What to do
Could you return every record below word for word, leaving out the pictures?

━━ Input ━━

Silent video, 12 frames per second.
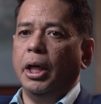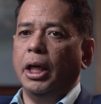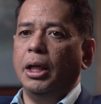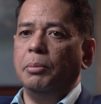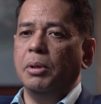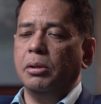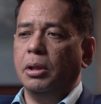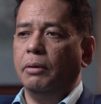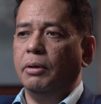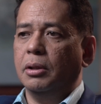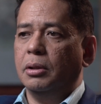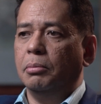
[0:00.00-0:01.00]
any
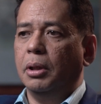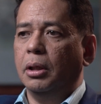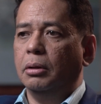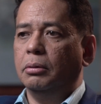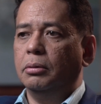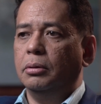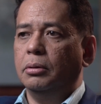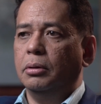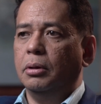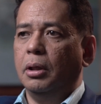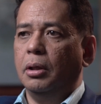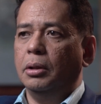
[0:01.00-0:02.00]
misgivings about
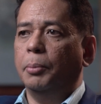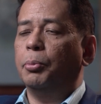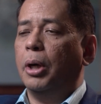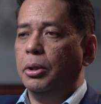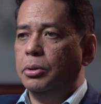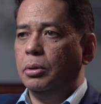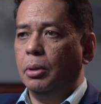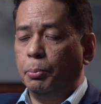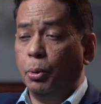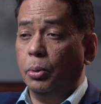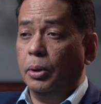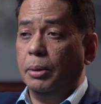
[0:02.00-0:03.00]
the
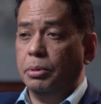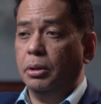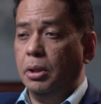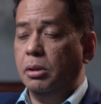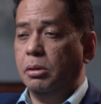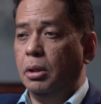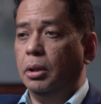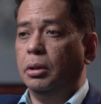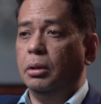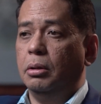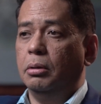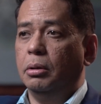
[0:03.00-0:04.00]
programs that he
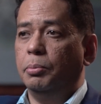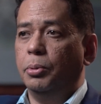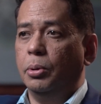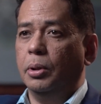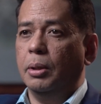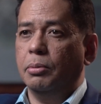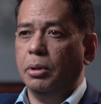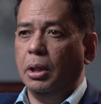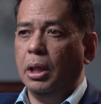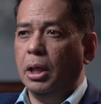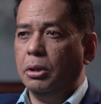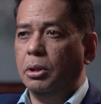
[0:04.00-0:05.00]
started, the programs that
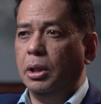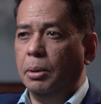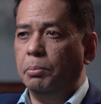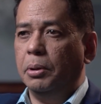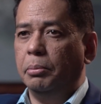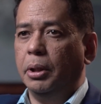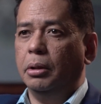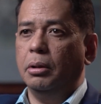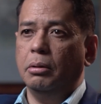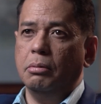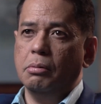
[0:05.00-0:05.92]
he actually implemented.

━━━

Finished exercise
Silent video, 12 frames per second.
[0:00.00-0:01.00]
any
[0:01.00-0:02.00]
misgivings about
[0:02.00-0:03.00]
the
[0:03.00-0:04.00]
programs that he
[0:04.00-0:05.00]
started, the programs that
[0:05.00-0:05.92]
he actually implemented.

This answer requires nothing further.